CTM360 additionally recognized scheduled duties configured to:

  • Ballot attacker-controlled servers each day

  • Silently set up updates with out person interplay

  • Keep long-term persistence

Moreover, researchers noticed that the browser defaults to a Russian-based search engine named “X-Finder” and redirects to a different suspicious AI-themed search web page

The infrastructure seems tied to domains resembling:

  • ninja-browser[.]com

  • nb-download[.]com

  • nbdownload[.]area

Marketing campaign Infrastructure & Indicators of Compromise

CTM360 linked the exercise to infrastructure, together with:

IPs:

  • 152.42.139[.]18

  • 89.111.170[.]100

C2 area:

A number of SHA-256 hashes and domains related to credential harvesting and info-stealer distribution have been recognized and can be found within the report.

Dangers to organizations

Lumma Stealer dangers:

Ninja Browser dangers:

  • Silent credential harvesting

  • Distant command execution

  • Backdoor-like persistence

  • Computerized malicious updates with out person consent

As a result of the marketing campaign abuses Google-hosted companies, the assault bypasses conventional trust-based filtering mechanisms and will increase person confidence in malicious content material.

Defensive suggestions

CTM360 advises organizations to:

  • Examine shortened URLs and Google Docs/Drive redirect chains.

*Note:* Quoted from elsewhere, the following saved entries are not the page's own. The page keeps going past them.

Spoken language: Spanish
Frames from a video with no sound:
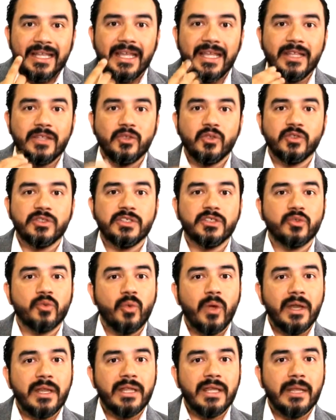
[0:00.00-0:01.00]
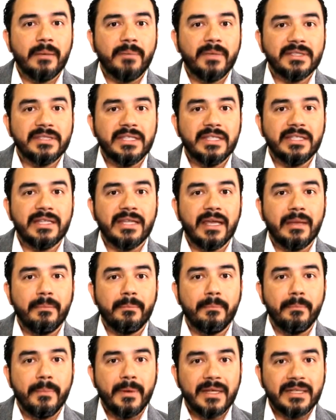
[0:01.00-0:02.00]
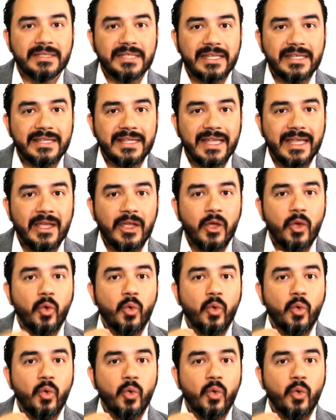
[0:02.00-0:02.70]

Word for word: entonces, cualquier paciente que presente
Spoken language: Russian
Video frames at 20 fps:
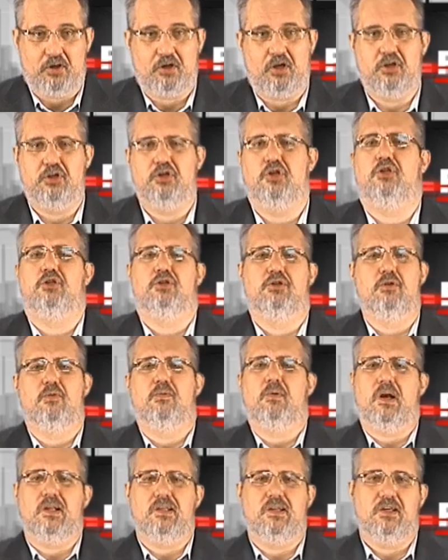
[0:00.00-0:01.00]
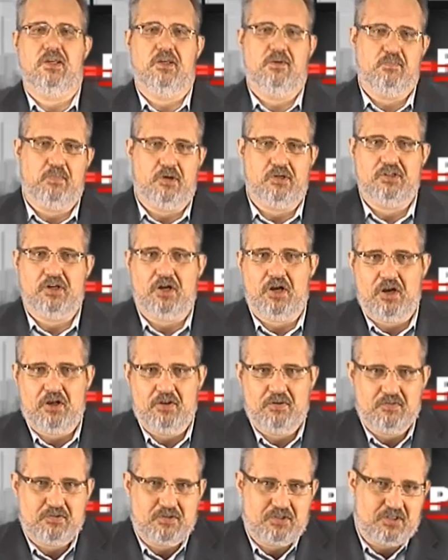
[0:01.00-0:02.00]
кричит, не уходи,
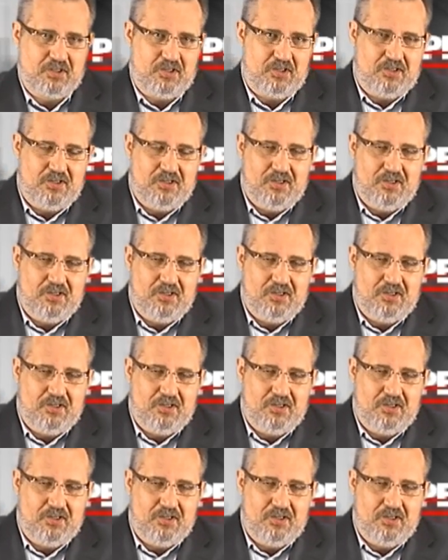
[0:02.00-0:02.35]
пожалуйста.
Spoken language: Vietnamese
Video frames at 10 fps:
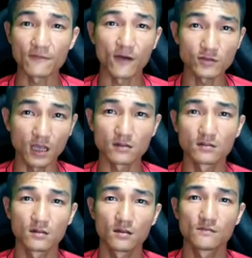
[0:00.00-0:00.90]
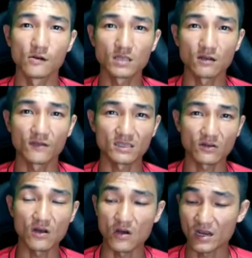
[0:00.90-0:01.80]
để phẫu thuật phẫu thuật và sau
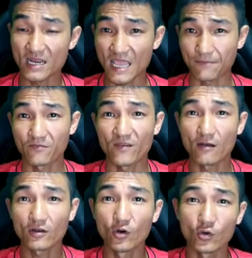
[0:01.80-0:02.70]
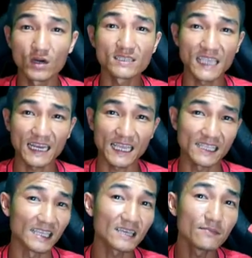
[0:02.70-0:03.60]
đó họ đã nẹp vào cái đùi của anh chàng
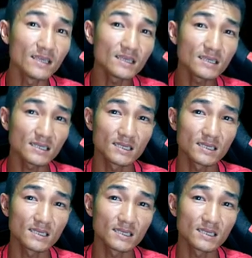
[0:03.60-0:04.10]
này những cái miếng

  • Block the IoCs at firewall and EDR ranges.

  • Educate customers in opposition to downloading software program from public boards/sources with out verification.

  • Monitor scheduled process creation on endpoints.

  • Audit browser extension installations.

The marketing campaign highlights a broader development: attackers are more and more weaponizing trusted SaaS platforms as supply infrastructure to evade detection.

In regards to the Analysis

The findings have been revealed in CTM360’s February 2026 risk intelligence report, “Ninja Browser & Lumma Infostealer Delivered through Weaponized Google Providers”

CTM360 continues to watch this exercise and monitor associated infrastructure.